_Work task_. The response should contain all of the data below, reproduced exactly, and no pictures.

○ ○ ○ ○

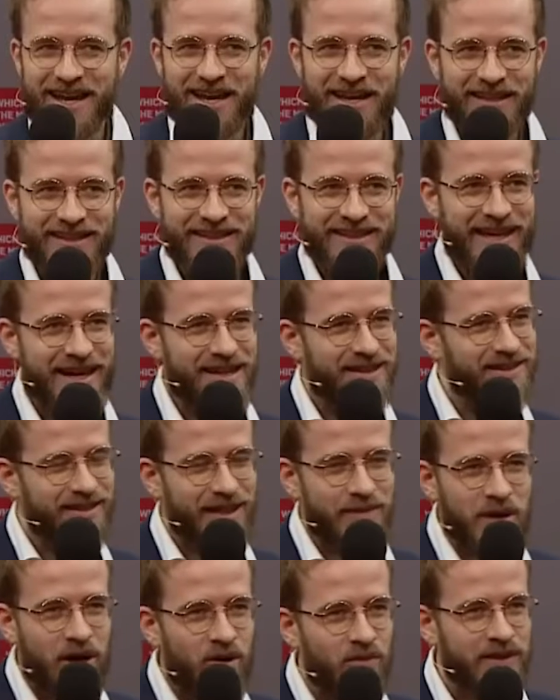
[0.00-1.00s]
They are
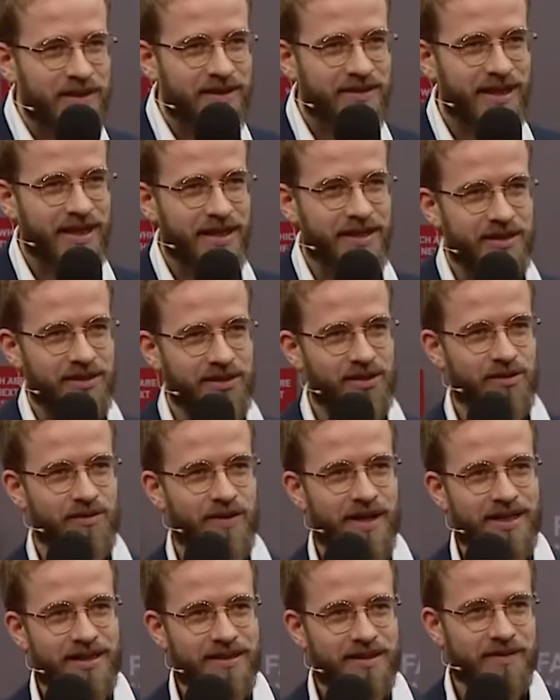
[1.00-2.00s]
somehow mysterious,
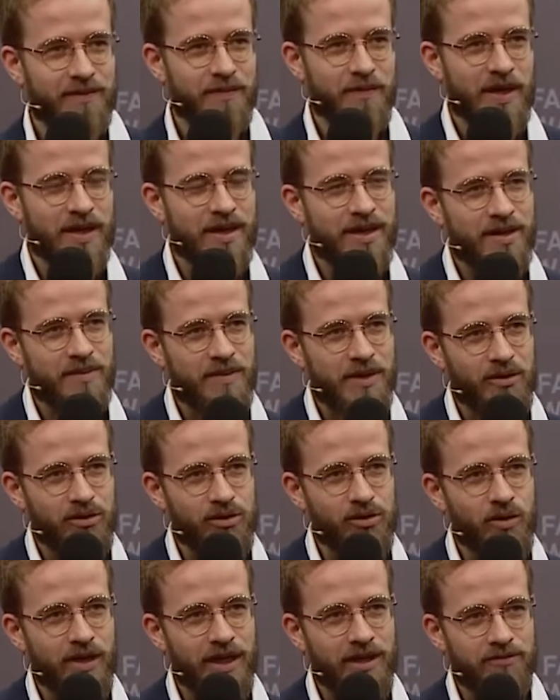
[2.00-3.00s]
right? Because
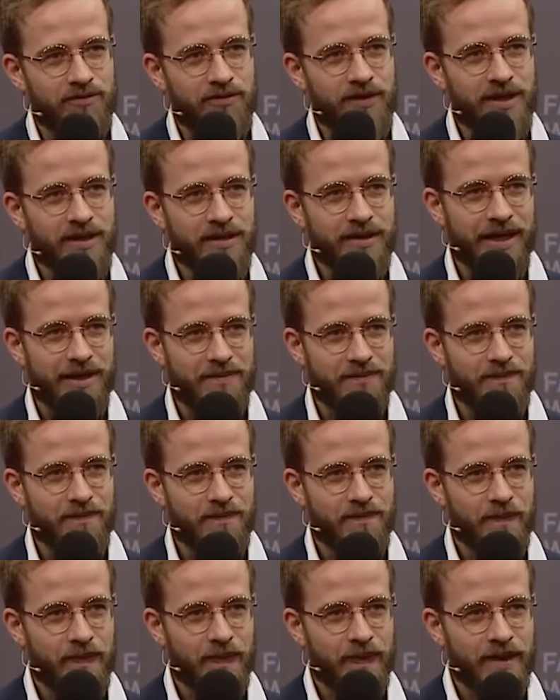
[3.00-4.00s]
you can feel them,
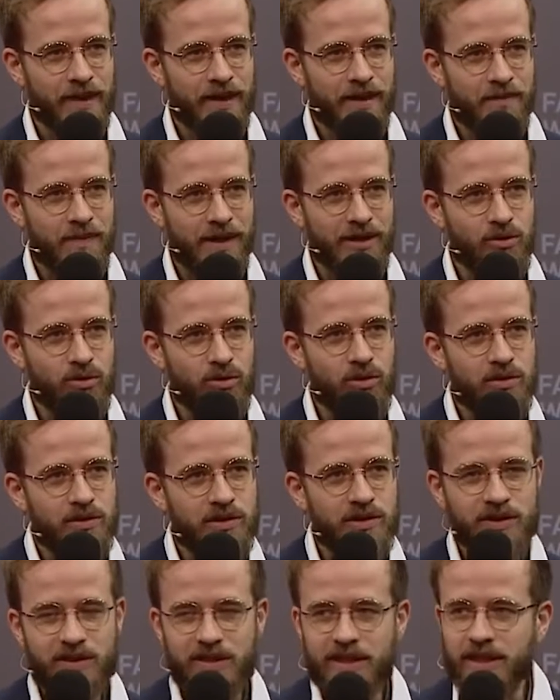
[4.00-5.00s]
but you don't
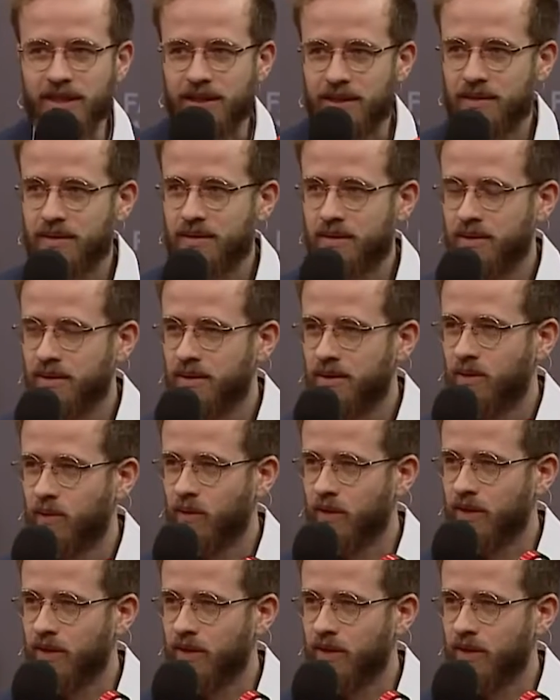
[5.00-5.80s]
see what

○ ○ ○ ○

_Exercise output_.
[0.00-1.00s]
They are
[1.00-2.00s]
somehow mysterious,
[2.00-3.00s]
right? Because
[3.00-4.00s]
you can feel them,
[4.00-5.00s]
but you don't
[5.00-5.80s]
see what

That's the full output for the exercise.